Dataset entries:

------------------------------------

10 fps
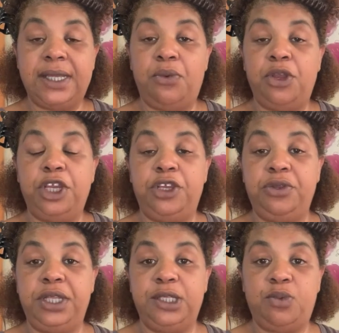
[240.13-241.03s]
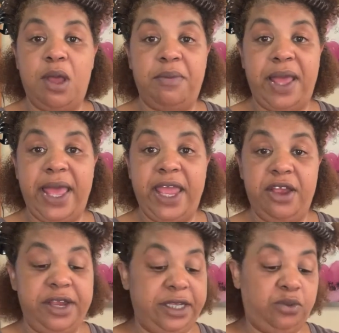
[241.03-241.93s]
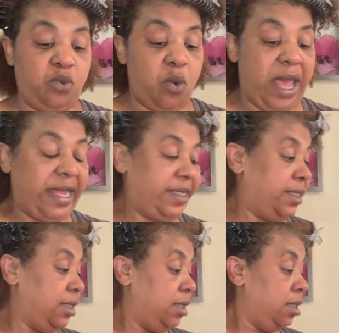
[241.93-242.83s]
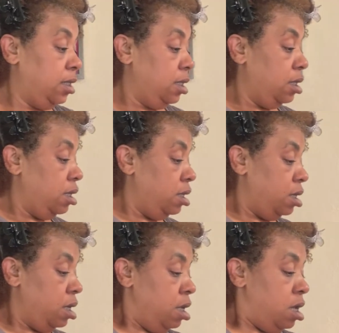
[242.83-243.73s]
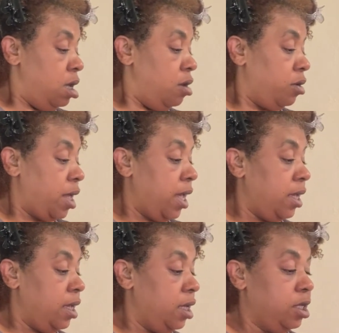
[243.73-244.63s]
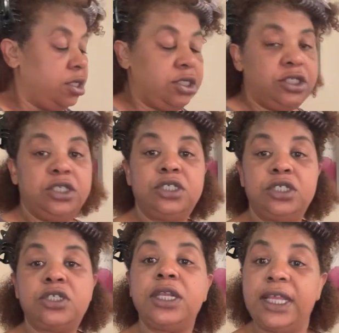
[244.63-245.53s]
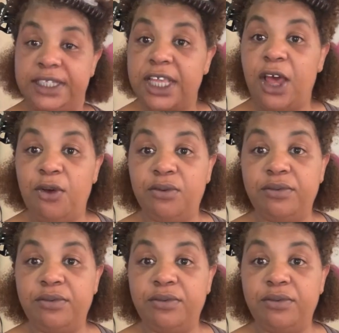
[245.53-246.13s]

I want to do this while my hair is wet. Okay, so let's go.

------------------------------------

◆ Brief: Please repeat, exactly and with nothing else, the lines from the one containing "[241.03-241.93s]" to the last line of the entries, both included, excluding any pictures.

◆ Worked solution:
[241.03-241.93s]
[241.93-242.83s]
[242.83-243.73s]
[243.73-244.63s]
[244.63-245.53s]
[245.53-246.13s]

I want to do this while my hair is wet. Okay, so let's go.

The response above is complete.